Angel investment can be an attractive option, but, in an article on Bloomberg Businessweek, Karen Klein writes that “you will have to get your business running and make substantial investment in it yourself before you’ll be eligible for private investment.”
And, as always, financing a startup can involve significant risk. But for creative, motivated entrepreneurs, it is possible to navigate this difficult business climate and finance a startup without going bankrupt.
Don’t quit your day job
The most straightforward way to minimize the risk of your startup is to avoid taking on large amounts of debt. That means digging into your savings and living frugally for a while. Entrepreneurs who choose to bootstrap their companies shouldn’t “spend money on anything that doesn’t have the ability to put money directly back into [their] business,” writes Wayne Mullins, founder of Ugly Mug Marketing, in an article on American Express OPEN Forum.

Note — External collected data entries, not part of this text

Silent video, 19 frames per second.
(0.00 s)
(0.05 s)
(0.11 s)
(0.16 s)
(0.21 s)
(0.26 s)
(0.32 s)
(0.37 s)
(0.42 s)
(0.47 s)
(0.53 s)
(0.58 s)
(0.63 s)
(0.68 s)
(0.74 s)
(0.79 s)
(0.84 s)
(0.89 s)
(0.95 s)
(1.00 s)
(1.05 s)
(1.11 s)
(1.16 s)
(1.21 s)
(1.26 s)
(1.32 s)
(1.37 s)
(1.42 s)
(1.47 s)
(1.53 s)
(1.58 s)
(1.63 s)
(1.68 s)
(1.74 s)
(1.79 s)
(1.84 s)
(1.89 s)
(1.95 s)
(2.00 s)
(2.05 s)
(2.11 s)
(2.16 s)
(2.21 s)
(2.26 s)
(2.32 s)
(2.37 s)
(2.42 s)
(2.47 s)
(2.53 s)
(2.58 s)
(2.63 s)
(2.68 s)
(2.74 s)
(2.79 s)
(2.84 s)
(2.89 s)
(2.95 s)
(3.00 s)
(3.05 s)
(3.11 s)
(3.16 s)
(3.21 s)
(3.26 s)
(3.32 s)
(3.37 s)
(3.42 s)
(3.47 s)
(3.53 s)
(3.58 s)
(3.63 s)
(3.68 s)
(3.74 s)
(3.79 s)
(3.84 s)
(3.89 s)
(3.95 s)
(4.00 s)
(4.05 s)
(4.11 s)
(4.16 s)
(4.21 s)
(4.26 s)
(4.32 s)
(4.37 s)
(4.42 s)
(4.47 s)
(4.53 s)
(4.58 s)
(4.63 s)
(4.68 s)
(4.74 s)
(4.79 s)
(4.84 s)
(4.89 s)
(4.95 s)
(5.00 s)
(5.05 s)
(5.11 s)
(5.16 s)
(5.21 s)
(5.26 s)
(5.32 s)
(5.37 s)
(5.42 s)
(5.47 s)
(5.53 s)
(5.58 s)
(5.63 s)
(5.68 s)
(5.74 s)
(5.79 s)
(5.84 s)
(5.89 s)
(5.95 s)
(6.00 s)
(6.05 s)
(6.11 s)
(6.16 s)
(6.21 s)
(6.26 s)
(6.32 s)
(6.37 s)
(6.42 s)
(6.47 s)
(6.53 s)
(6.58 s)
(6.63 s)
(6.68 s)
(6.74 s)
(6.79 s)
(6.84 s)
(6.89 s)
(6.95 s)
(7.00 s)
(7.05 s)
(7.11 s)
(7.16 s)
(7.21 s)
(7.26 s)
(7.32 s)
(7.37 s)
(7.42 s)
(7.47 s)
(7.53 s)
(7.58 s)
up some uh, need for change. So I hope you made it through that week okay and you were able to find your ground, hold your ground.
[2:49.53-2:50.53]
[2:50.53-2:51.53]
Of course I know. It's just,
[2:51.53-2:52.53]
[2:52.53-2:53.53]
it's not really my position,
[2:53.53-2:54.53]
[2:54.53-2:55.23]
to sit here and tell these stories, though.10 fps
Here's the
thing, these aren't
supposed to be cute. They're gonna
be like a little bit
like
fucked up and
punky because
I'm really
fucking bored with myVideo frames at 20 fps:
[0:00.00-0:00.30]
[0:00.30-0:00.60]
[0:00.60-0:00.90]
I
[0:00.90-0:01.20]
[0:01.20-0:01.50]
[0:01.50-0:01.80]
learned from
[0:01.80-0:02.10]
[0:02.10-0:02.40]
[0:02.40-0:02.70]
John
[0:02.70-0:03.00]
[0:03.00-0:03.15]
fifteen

Ideally, 10 years from now, the cash will be flowing in from your company and you’ll be leading business meetings from the deck of your own private yacht. But in the meantime, get ready to put in some 14-hour days. Keeping your regular job until your startup takes off can provide some much-needed security and a steady stream of cash to pump into your business.
Consider a credit card
A number of high-profile entrepreneurs, including Sergey Brin and Larry Page of Google fame, have used credit cards to get their companies up and running. Plastic has some notable advantages over other kinds of financing — for starters, it’s flexible, notes Beth Orenstein. Credit cards allow you to borrow exactly the amount of money you need, when you need it. And, at time when other forms of financing are tough to come buy, small-business credit cards are still accessible for many entrepreneurs.
“The biggest pro to using credit cards in this economy is availability,” said Sam Thacker of Austin, Texas-based Business Finance Solutions, in Orenstein’s article.
However, easy access requires discretion. Without a bank or group of investors scrutinizing your decisions, you have to make sure you are spending wisely. “Credit card financing may be too easy to get for a simple business idea that’s not a real profitable business model,” said Denise Breeson, an instructor at Santa Rosa Junior College in California, also in the article.
Think outside the box
Bank loans and private investment get most of the attention when it comes to startup funding, but there are a number of more unusual methods to consider. For example, many colleges and other organizations run business-plan competitions, which provide an opportunity to secure thousands of dollars to help turn your idea into a reality. Small-business speaker Barry Moltz likens these competitions to “show business.” “You also need to be a good presenter,” he writes.
Also search for other creative ways to fund your startup, such as through government-grant programs, Moltz recommends.